Binocular microscopes (those with two eyepieces) use prisms to gather light, focus it, deviate it, and to invert or rotate images.
Both types of microscopes use objective lenses to gather and focus light from the object being observed, allowing us to see the magnified image. The objective lenses are among the closest parts of the microscope to the observed objects, with only the slide, slide cover, and stage being closer.
There are other components that can be found on both types of microscopes. These include the eyepiece, also known as “ocular lenses,” through which the observer looks; the focus wheel, which moves parts of the microscope closer together or farther apart in order to focus the image to your eye; and the stage, which supports the slide containing the specimen to be observed, and holds it still upon the stage.

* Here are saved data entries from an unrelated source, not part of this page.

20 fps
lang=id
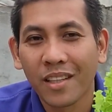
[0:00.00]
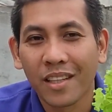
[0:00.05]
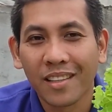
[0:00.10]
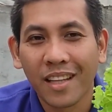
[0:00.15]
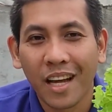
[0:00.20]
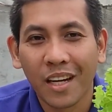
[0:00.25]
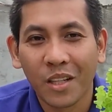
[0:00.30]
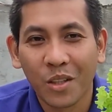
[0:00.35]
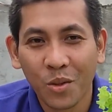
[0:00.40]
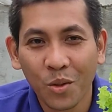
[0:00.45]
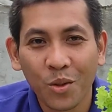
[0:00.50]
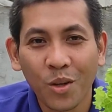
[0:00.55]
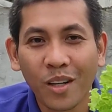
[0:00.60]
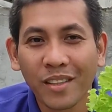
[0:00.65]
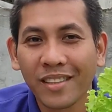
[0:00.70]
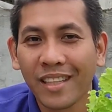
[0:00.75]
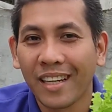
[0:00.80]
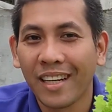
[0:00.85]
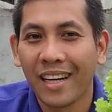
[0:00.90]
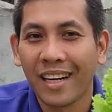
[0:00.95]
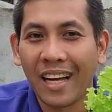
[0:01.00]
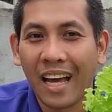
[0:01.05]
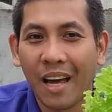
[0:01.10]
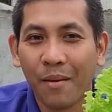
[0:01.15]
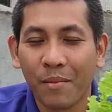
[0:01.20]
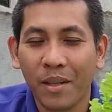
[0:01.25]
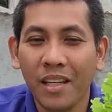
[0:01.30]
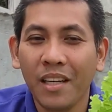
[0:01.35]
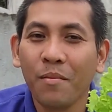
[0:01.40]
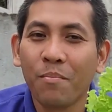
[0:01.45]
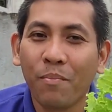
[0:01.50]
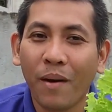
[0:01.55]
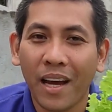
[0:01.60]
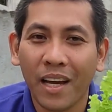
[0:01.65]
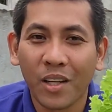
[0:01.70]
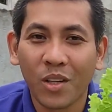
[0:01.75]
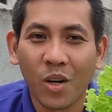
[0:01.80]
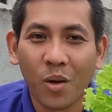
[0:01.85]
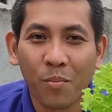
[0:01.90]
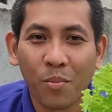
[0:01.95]
serta dukung channel kami,
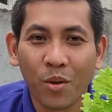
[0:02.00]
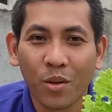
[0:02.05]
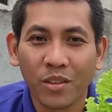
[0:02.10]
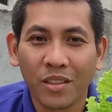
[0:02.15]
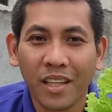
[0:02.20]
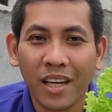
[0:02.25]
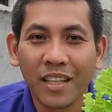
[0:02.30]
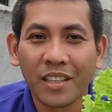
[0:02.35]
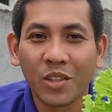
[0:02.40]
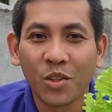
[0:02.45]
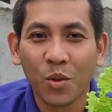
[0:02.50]
Pak Eko Project,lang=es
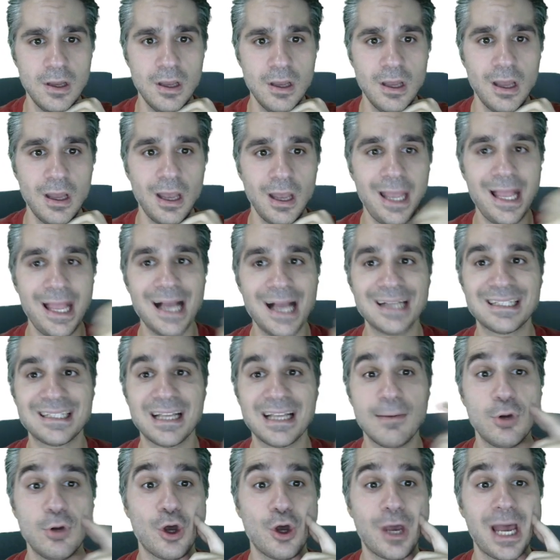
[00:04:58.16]
Y ya
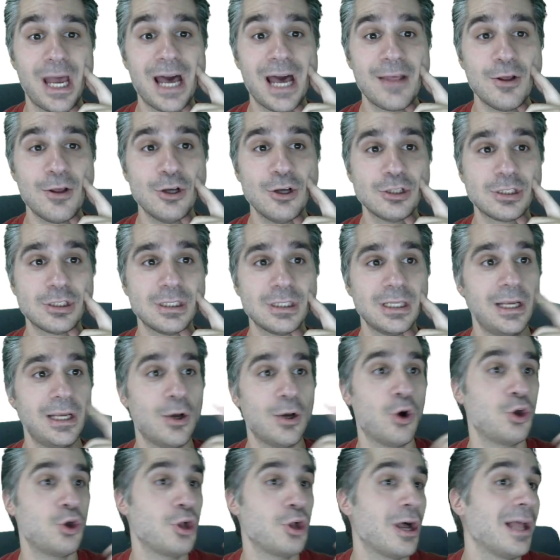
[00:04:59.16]
estamos logueados. Y
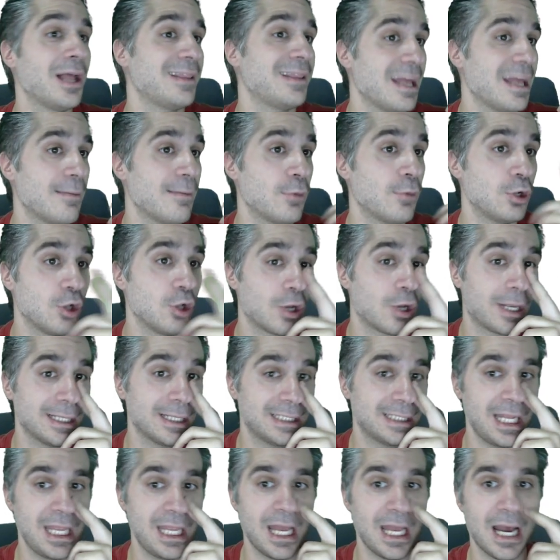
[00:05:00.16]
o ya tenemos lo que
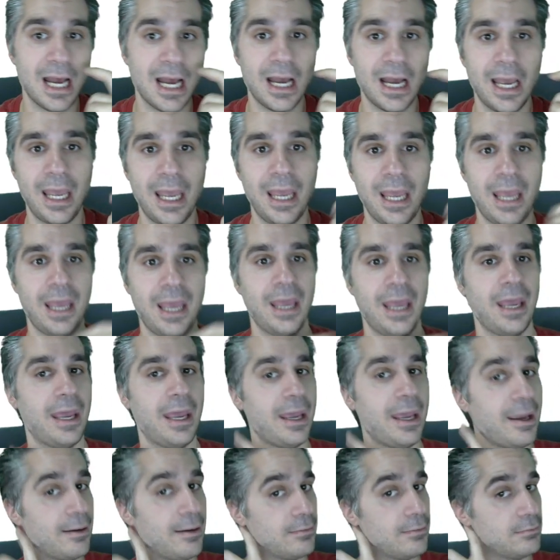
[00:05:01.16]
sería
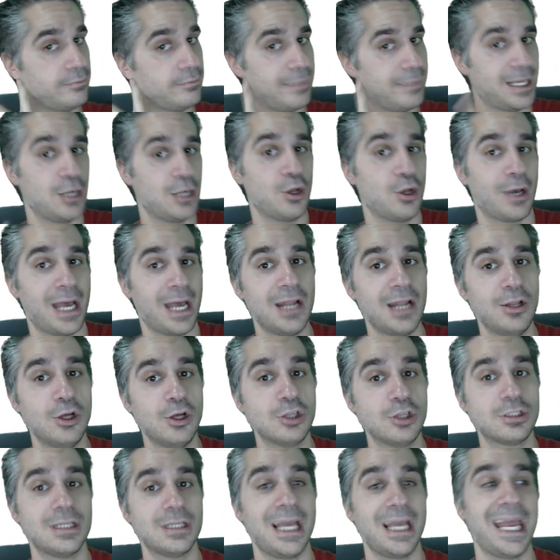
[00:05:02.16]
eh, para
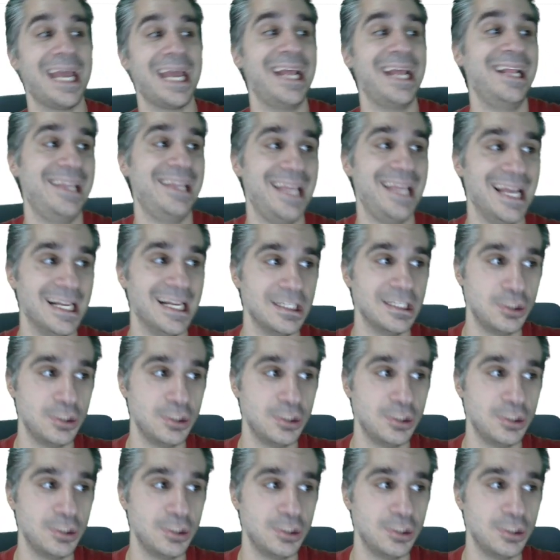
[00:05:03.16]
loguearnos en Tianyu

Differences between Stereo and Compound Microscopes
Magnification Differences
Probably the greatest difference between the two types of microscope is that compound microscopes have a higher range of magnification, allowing for much higher resolution of images. Compound microscopes have an optical resolution range of about 40x to 100x. Stereo microscopes, by contrast, have an optical range of only about 6x to 50x. This means that stereo microscopes are good for certain sizes of samples, or for viewing them to a certain level of magnification, but in order to really zoom in on very tiny objects or substances or details of a larger object, a compound microscope is better.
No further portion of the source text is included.